Substance use policy at Interior Health still a concern

“Invasive” approach fails to serve workers - From the Fall 2023 Guardian
Person meeting with counsellor

Workplace incidents involving substance use are taken seriously in health care settings. 

But a punitive, one-size-fits-all policy applied by Interior Health Authority (IHA) has long been the subject of challenges by HEU.

A policy grievance filed in 2014 claimed the policy discriminated against employees with substance use disorders, prescribing a disciplinary approach, failing to assess them as individuals, and intruding on their private, public, and medical lives. 

In 2018, an arbitrator ruled in the union’s favour, saying the policy was flawed and must be suspended immediately pending a major overhaul.

But HEU representatives advise members to remain cautious when confiding in their employer.

“Most of these cases begin with absenteeism,” says Elizabeth Mielke, HEU director of member services for the Interior. “A member will be called in to talk to their supervisor, and if there’s any mention at all of substance use, anywhere in their life, it can trigger this process.”

The policy allows the employer to remove the worker from their job, send them for an assessment with an addictions specialist chosen by the employer, and impose residential treatment, followed by two years of invasive medical monitoring, all under a stringent “return-to-work agreement.” 

Mielke adds that some workers who self-disclose, even when there was no workplace impact, have been forced to follow this procedure to be allowed back to work. 

And members using substances to manage mental health challenges often find themselves forced into a drug or alcohol program instead of being offered more appropriate supports. 

“These are mostly not people who showed up for work impaired,” Mielke says. “Many of them work in positions where they don’t interact with patients or provide care. But they’re being treated like they pose a serious threat to health and safety in the workplace.” 

The arbitrator’s 2018 decision improved IHA’s policy in several ways, although the revisions did not address all requirements. 

The revised 2020 version of the policy and guidelines requires the employer to consult with the worker and the union in choosing an addictions specialist. 

It also improves confidentiality by restricting access to medical information to the employer’s Disability Management department. 

Despite these improvements, there’s still disagreement on “safety sensitive” positions in health care settings – direct or indirect care – which would trigger the policy.

That’s why HEU filed a grievance in 2018 on behalf of a hospital housekeeper, who was subjected to an invasive independent medical assessment, mandatory treatment, and medical monitoring at her own expense, based in part on a presumption that her job was “safety sensitive”.

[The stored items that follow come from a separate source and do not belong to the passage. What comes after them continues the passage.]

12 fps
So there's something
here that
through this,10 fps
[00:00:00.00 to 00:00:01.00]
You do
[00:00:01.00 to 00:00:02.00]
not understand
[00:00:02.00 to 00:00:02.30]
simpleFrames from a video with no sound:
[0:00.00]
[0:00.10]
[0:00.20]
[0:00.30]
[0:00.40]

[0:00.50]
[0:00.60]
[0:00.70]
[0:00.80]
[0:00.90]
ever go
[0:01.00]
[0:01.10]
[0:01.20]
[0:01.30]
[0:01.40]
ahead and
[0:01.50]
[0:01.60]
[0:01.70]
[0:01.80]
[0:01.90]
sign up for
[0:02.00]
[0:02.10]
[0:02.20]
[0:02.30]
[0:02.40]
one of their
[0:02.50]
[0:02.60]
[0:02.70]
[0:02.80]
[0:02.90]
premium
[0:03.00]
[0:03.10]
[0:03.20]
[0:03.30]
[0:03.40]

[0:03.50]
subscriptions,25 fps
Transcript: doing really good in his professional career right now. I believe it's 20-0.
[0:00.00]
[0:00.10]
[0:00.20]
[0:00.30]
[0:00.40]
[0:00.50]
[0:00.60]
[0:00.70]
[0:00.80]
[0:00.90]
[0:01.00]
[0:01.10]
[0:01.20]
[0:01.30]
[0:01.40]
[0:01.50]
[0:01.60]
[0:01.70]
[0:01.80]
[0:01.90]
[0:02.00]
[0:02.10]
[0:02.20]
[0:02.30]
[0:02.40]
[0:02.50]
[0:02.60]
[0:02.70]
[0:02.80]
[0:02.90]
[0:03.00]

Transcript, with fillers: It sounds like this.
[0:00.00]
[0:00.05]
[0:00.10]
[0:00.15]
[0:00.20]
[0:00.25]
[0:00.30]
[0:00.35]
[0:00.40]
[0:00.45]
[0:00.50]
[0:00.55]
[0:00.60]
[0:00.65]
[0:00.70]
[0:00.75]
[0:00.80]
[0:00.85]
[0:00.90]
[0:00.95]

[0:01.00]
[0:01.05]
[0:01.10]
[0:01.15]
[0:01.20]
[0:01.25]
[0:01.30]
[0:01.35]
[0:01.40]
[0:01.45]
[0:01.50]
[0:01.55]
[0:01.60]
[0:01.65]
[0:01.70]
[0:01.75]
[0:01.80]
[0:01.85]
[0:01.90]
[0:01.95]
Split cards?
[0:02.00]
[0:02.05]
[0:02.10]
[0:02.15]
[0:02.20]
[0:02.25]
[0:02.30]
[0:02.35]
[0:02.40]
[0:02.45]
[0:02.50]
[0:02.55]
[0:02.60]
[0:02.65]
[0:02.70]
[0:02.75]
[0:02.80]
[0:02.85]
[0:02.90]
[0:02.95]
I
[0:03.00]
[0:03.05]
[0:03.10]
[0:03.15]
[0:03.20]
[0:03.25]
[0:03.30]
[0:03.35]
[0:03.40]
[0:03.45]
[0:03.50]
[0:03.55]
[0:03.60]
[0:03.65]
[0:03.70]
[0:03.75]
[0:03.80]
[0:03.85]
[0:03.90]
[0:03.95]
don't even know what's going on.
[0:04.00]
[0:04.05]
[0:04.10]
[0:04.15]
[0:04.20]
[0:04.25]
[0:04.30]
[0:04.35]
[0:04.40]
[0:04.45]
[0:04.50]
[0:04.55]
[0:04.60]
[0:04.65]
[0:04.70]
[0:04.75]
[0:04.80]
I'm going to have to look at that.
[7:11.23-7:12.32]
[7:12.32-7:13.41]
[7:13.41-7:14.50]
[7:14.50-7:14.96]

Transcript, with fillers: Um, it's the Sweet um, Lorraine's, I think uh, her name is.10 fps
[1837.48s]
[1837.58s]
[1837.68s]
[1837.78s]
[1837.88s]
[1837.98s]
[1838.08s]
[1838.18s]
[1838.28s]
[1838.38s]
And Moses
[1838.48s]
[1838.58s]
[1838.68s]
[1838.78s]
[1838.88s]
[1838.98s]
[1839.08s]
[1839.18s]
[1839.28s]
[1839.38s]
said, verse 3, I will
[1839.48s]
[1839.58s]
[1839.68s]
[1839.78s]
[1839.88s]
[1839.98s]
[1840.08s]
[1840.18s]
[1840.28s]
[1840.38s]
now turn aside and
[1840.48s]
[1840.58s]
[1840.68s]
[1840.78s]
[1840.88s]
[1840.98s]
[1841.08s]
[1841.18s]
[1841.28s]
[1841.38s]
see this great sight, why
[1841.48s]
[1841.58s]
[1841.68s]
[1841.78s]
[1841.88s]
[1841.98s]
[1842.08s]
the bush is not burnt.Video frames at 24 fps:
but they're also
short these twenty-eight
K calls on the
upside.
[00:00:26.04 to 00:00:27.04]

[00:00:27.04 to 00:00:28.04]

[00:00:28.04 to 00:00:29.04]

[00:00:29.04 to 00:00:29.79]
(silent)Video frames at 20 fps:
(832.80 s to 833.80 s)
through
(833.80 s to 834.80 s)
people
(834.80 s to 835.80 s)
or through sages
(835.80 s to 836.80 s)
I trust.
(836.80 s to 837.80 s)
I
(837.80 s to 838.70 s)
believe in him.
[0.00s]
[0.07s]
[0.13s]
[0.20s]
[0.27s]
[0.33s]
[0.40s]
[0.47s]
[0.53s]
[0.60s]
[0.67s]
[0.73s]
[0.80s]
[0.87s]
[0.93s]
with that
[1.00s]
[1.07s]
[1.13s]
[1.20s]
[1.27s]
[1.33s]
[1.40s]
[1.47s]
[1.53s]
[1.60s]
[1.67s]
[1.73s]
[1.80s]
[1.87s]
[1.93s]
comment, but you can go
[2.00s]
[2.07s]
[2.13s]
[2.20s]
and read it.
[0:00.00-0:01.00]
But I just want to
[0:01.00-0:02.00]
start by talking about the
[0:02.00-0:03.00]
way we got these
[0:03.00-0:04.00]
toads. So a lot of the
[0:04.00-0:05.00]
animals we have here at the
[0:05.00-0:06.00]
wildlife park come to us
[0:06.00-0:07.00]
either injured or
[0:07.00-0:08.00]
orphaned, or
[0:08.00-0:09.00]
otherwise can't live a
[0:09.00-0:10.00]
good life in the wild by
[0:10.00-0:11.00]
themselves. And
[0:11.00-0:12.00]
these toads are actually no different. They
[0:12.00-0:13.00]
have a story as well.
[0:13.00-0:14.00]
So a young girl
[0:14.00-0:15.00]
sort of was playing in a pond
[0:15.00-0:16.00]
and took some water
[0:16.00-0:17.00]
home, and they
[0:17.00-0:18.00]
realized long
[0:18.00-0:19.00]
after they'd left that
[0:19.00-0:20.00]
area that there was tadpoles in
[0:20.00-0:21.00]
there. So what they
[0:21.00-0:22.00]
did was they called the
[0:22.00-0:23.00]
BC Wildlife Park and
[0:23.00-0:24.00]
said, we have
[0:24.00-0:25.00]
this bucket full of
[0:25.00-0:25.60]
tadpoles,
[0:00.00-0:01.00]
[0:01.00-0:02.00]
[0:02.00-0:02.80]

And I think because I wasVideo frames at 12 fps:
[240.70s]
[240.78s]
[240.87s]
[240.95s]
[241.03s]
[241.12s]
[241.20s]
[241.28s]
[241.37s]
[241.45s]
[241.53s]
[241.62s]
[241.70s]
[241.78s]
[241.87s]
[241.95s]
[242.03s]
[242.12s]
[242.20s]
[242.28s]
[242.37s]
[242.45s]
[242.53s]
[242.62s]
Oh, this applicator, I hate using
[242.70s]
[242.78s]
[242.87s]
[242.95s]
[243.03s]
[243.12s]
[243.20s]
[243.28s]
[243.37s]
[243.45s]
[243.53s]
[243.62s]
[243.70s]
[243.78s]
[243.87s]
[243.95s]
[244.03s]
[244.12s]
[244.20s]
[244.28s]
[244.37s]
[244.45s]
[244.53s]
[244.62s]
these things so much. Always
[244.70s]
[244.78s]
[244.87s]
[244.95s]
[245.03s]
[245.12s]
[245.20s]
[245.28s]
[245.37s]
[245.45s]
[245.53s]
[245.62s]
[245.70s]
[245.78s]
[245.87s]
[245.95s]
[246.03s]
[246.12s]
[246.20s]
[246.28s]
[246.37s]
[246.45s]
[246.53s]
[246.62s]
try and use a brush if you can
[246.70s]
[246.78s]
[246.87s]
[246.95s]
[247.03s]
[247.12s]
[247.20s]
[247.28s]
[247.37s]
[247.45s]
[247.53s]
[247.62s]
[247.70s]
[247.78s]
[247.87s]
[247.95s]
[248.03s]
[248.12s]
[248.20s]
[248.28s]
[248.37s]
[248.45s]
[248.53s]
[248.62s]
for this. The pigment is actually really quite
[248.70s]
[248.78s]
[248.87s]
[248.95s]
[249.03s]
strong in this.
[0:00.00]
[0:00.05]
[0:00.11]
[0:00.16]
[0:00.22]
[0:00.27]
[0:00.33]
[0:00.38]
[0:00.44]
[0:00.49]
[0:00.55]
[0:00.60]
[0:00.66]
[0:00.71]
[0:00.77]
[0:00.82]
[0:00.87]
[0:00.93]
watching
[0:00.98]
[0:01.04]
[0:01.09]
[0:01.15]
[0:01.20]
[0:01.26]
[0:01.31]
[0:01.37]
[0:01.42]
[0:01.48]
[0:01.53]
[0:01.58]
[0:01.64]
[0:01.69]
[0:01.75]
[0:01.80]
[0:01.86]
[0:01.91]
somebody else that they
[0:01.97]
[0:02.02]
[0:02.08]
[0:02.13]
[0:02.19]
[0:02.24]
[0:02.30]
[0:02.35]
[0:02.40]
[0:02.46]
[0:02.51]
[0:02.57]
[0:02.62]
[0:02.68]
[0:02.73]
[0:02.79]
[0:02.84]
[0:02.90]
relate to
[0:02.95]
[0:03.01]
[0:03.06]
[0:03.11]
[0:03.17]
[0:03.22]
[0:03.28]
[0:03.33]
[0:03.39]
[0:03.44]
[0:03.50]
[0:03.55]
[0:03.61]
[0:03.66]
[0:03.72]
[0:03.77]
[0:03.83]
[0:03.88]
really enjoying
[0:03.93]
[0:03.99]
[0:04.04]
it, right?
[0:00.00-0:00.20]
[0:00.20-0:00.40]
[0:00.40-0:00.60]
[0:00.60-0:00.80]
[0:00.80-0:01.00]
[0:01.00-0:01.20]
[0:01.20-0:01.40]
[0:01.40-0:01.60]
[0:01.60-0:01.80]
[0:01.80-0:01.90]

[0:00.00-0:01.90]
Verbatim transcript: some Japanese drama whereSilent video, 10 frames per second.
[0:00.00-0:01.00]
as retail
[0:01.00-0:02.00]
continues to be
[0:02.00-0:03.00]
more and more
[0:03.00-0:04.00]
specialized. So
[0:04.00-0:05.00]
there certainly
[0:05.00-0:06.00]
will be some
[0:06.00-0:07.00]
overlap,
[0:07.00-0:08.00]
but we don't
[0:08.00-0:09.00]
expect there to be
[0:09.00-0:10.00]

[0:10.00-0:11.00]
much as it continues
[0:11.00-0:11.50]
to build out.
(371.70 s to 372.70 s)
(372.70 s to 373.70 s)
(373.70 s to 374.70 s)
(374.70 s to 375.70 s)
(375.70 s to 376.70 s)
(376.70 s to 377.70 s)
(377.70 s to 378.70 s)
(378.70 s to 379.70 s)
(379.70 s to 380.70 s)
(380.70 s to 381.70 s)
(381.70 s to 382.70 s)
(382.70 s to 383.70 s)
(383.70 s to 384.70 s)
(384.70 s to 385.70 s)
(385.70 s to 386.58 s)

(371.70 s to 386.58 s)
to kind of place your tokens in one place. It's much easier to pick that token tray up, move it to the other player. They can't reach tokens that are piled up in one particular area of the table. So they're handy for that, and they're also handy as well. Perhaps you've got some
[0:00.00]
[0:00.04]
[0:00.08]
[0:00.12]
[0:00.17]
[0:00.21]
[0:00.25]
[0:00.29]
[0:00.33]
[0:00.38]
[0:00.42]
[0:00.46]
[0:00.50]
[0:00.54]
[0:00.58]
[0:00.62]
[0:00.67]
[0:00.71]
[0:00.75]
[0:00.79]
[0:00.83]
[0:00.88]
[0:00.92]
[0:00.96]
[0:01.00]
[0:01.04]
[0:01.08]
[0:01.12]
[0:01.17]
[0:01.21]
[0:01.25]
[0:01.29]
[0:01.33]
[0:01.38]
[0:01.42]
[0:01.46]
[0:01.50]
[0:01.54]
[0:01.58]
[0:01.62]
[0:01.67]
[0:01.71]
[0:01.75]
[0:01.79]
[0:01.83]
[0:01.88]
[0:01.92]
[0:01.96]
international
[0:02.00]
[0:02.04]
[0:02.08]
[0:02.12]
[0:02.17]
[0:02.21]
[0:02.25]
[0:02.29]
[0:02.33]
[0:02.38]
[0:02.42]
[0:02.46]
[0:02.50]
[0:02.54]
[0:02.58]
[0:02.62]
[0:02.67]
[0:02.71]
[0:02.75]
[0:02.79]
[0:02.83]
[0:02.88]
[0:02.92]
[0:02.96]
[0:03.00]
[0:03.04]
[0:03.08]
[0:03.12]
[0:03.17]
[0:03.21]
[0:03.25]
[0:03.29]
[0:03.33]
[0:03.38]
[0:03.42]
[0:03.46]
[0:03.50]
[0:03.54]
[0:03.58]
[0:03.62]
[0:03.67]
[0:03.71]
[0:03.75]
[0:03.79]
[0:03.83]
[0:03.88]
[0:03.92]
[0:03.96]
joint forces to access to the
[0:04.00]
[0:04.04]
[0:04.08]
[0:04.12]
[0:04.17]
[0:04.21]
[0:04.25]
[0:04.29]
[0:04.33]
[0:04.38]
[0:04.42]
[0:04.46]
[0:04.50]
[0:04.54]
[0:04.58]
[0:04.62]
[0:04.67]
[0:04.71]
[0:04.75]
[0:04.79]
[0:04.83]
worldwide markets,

In a 2023 decision, an arbitrator ruled the employer failed to prove housekeeping is “safety sensitive”. The member’s treatment was deemed “highly intrusive and unnecessary,” as well as discriminatory, and she was awarded lost wages and damages.

But this still didn’t establish a clear definition of a “safety sensitive” job, and left other issues unresolved – including whether the employer should pay for mandatory medical monitoring.

Because the law and the application of IHA’s policy are still unsettled, HEU urges members to contact their union servicing representative before talking to their employer about substance use.